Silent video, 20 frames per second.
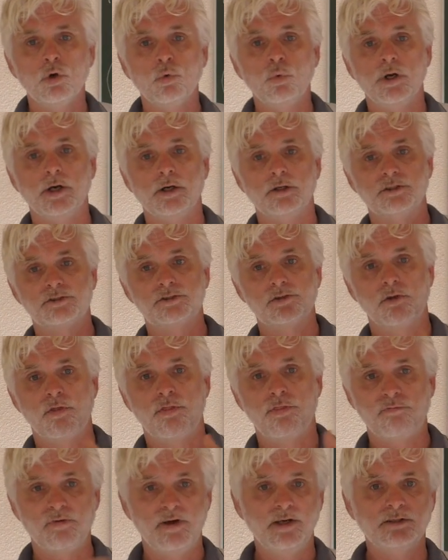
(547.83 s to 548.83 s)
Whereas
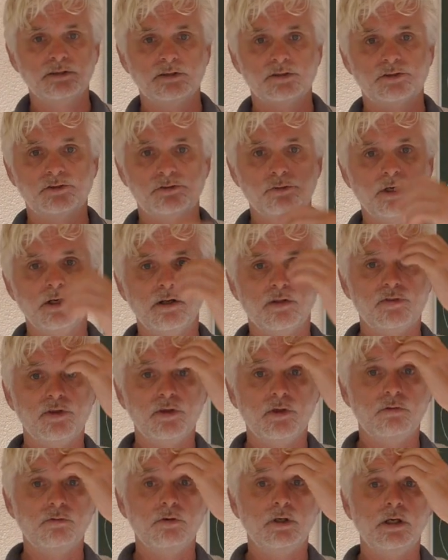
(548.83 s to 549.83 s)
string
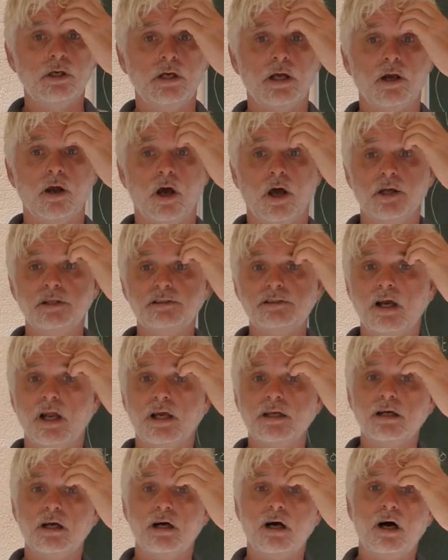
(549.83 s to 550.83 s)
theory and others
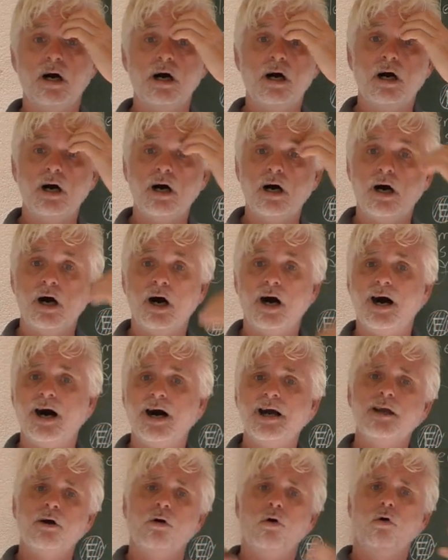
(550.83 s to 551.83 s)
alike are
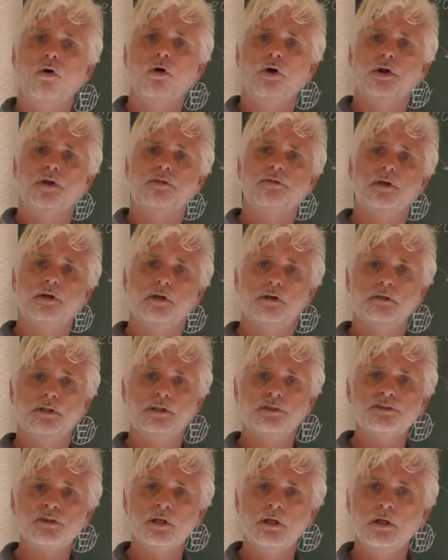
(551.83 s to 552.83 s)
higher order
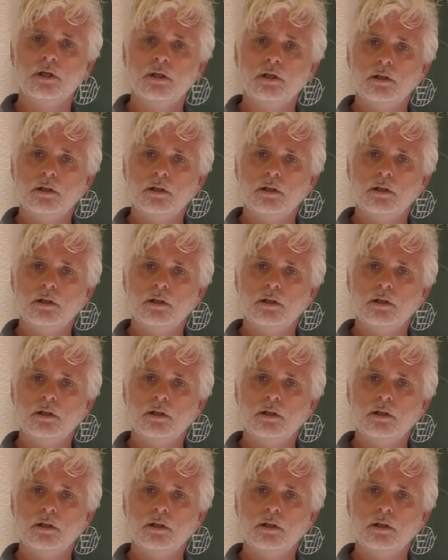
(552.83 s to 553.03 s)
theories,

────────

§ **WORK REQUIRED**
Please copy only the lines from the one that contains "(549.83 s to 550.83 s)" through the last line of the records, exactly, and keep every picture out of the copy.

§ **TASK OUTPUT**
(549.83 s to 550.83 s)
theory and others
(550.83 s to 551.83 s)
alike are
(551.83 s to 552.83 s)
higher order
(552.83 s to 553.03 s)
theories,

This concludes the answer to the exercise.